Another for the coasties - Dale backed up to take 4th in stage 2. And we'll claim stage winner Richard Lang as a coastie, too, since he has rels up here ;-) http://sn.im/prl6s

One for the central coasties.. Dale Scarfe took 3rd place in the stage 1 crit, Tour of Geelong http://sn.im/prkx3

Tuesday, August 11, 2009

Theft of copyright, music and even the news... or sweet disintermediation?

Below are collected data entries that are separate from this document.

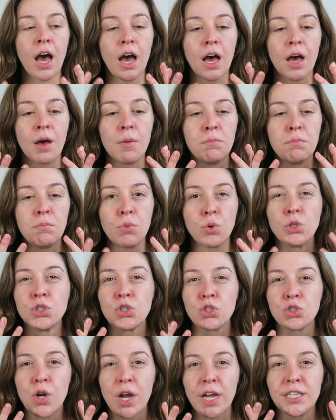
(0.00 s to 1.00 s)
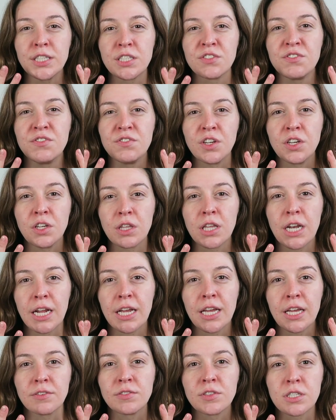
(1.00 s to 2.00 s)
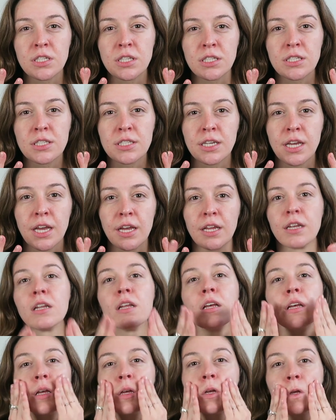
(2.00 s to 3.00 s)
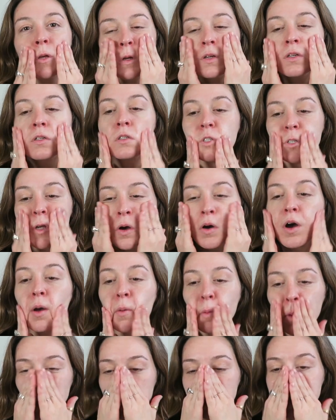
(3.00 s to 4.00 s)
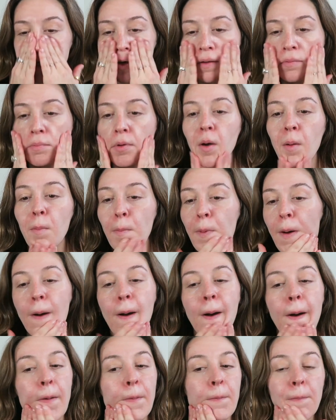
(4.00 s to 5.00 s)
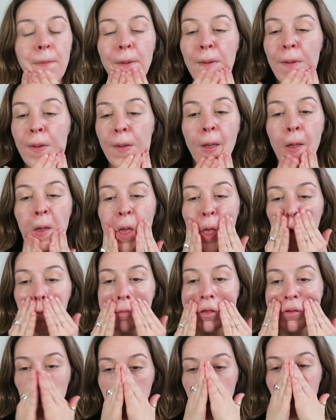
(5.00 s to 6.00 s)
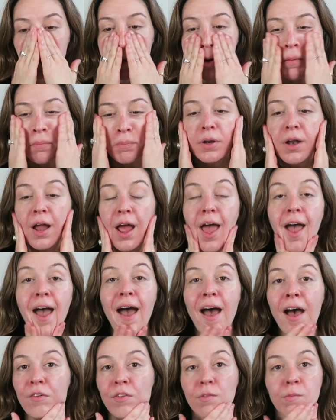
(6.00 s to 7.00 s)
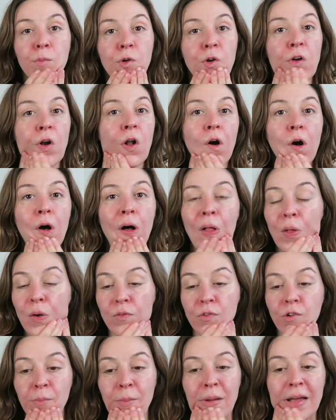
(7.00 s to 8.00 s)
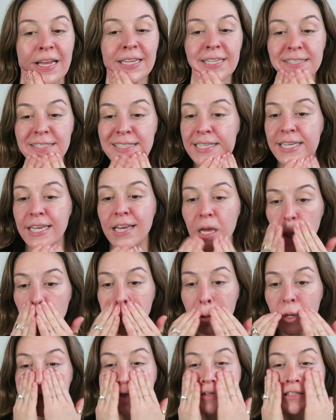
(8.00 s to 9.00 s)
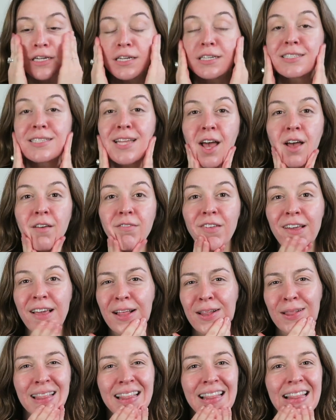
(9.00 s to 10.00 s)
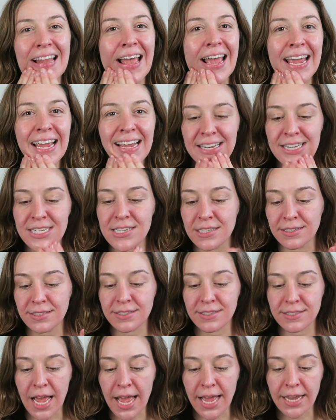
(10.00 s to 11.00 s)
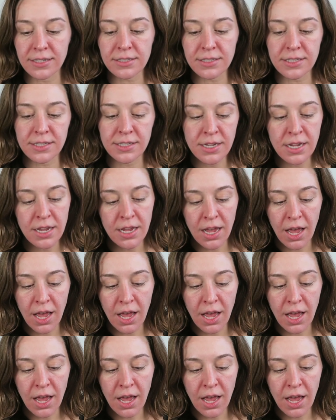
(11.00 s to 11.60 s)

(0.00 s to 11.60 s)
uh, moisturized feel that it gives to the skin. So I'm gonna take about a pump, maybe a pump and a half and put it all over my skin. It does have like a light scent,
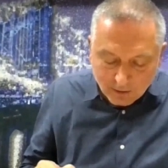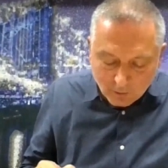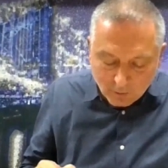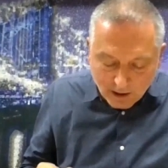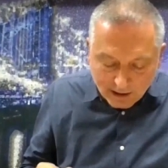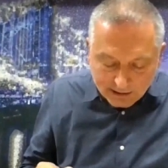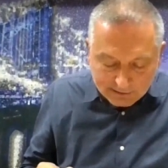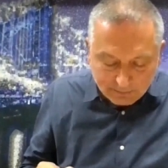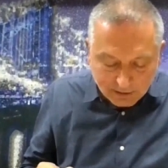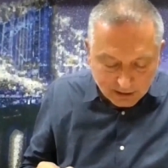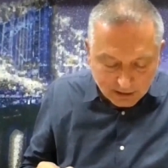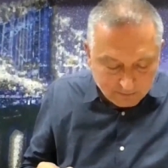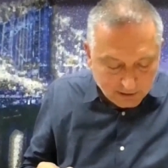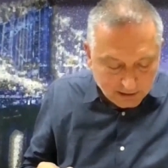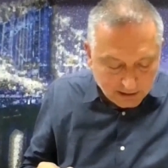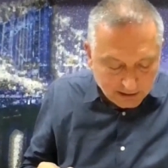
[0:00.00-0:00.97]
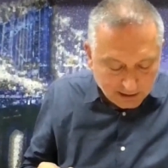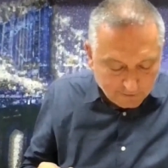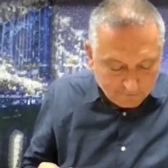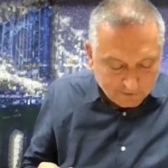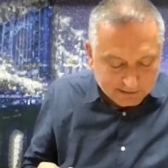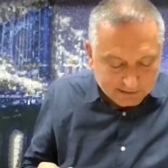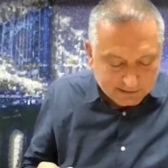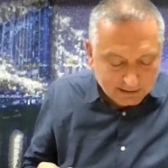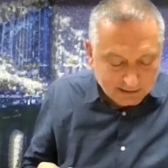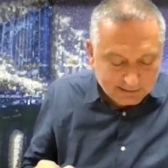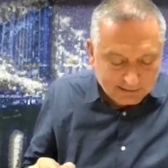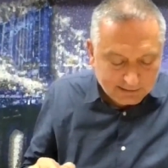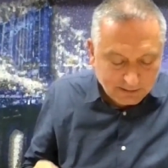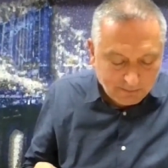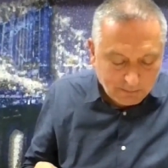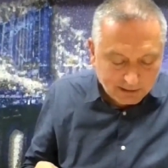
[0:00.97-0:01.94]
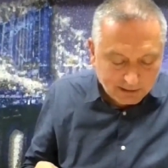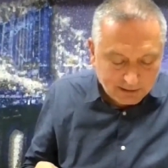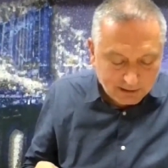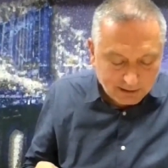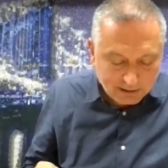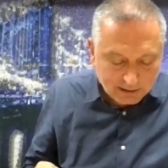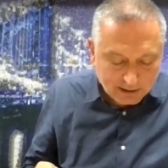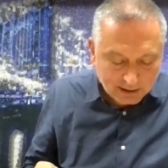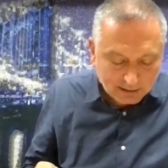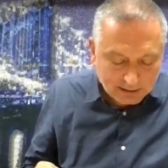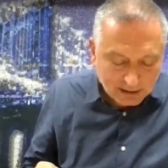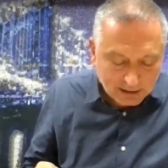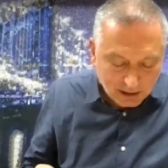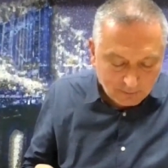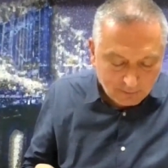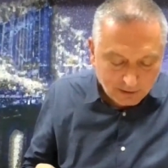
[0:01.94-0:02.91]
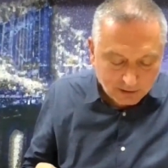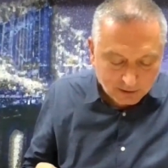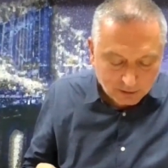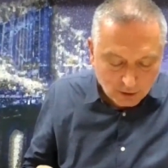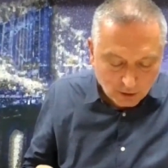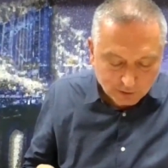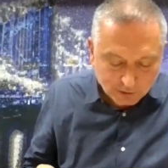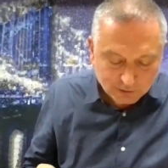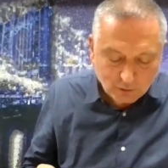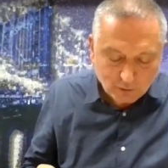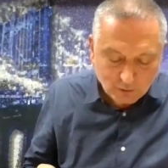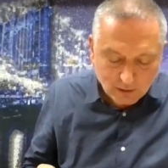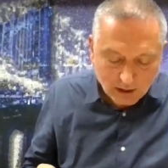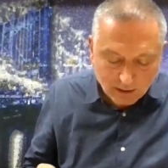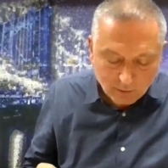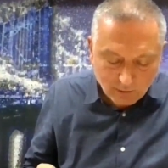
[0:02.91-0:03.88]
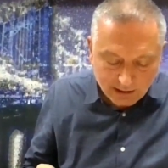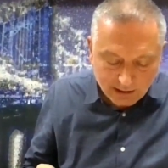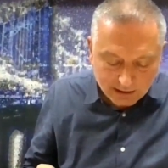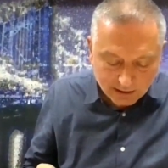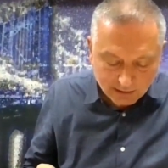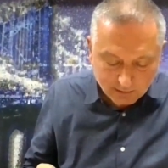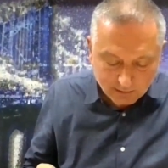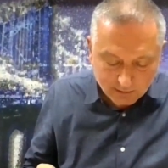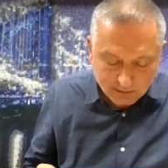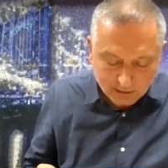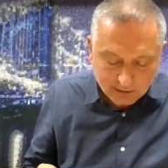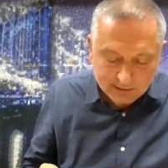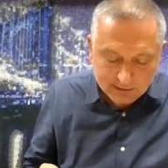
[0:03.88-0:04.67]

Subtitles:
The widespread belief is that sympathy and helping those who are weaker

The change, it had to come. I see and hear the almost daily blustering,
blistering complaints from various vested interests (read old guard
proprietors and those who prosper under them) and whilst I may have some
sympathy for people suffering through the pain of change there's a point
where we all have to just wake up, get up and move on. The internet is
here, the web is here, convergence is upon us. More than that, we live in a
world where data of any sort can be circulated, replicated and re-used
faster and with greater ease than ever before. That sort of restructuring
matters a lot. It changes the economics of entire industries by reducing
(or even removing) the cost of transport and production and makes the entry
of new competition frictionless, or at least far easier. We may argue about
the timing, but as sure as sunrise we will eventually not recognise much of
what today we call newspapers and magazines; we shall see television and
radio "transmission" fragment and diversify, if not disappear completely
into an IP-universe; and we shall see - perhaps slightly more contentiously
- the collapse of what I would call 'corporate' music publishing (in favour
of a more or less democratic model, of the people, by the people if you
like).

 I'm sure none of this will shock you - it's been suggested, even promoted,
for decades. But many people still doubt it. These are the people who look
at us, seemingly awash with paper at home and at work, and say "I told you
so, there will never be a paperless world". And they'd be right, up to a
point. Paper has its good uses, like for wrapping presents, but storing
data is not one of them. For those of us who worked in 'the old days' when
computers were huge things hidden under buildings and tended by a strange
technological priesthood, paper was what we opened all manner of accounts
with, what we stored our account records on, how we kept track of payments,
how we communicated, diarised, journalised, photographed and managed our
lives. Even the simplest transaction was recorded on paper before being
finally input - overnight, it must be said - into the big iron we thought
of as 'computers'. Imagine what our world would be like if we still ran our
lives on a paper-based recording and transaction system? Imagine the
forests we would need to cut down, or the wait-states added to every single
move we made. There would be no 'instant' in our lives, we'd be back to
waiting patiently - read days or weeks - until one vital piece of paper
found its way through the maze and back again. (Actually a slower life with
a mass carbon sequestration program based on storing more paper could
actually stack up, if you wanted to turn it into a business case. But don't
ask me to think it through, please. It'll probably fall over when we factor
in the cost of moving all of that paper from here to there, and the
producutive hours lost when a piece of paper gets filed in the wrong spot,
as it inevitably does.) Point is, in just a scant few decades we have
completely removed time, materials and much human error from our
transaction systems - by largely replacing paper with a new world of
connected computers.

 By and large, the mass computing and interactive communication revolution
has been a productivity booster, with the economic gains made providing for
much of the new wealth and prosperity we see around us (global economic
collapses aside). You can simply do more with less, quicker, in a digitised
world - and have access to greater choice. It makes everything faster, more
repeatable, more accurate. It releases labour from drudgery and puts them
to work in more educated and potentially more satisfying ways (at least in
theory - I don't know how rewarding it was to be in a typing pool but I'm
guessing we are better off doing our own typing). It also has tended to
reduce the layers of distribution and wholesaling, to "disintermediate" and
put buyers and sellers more closely together.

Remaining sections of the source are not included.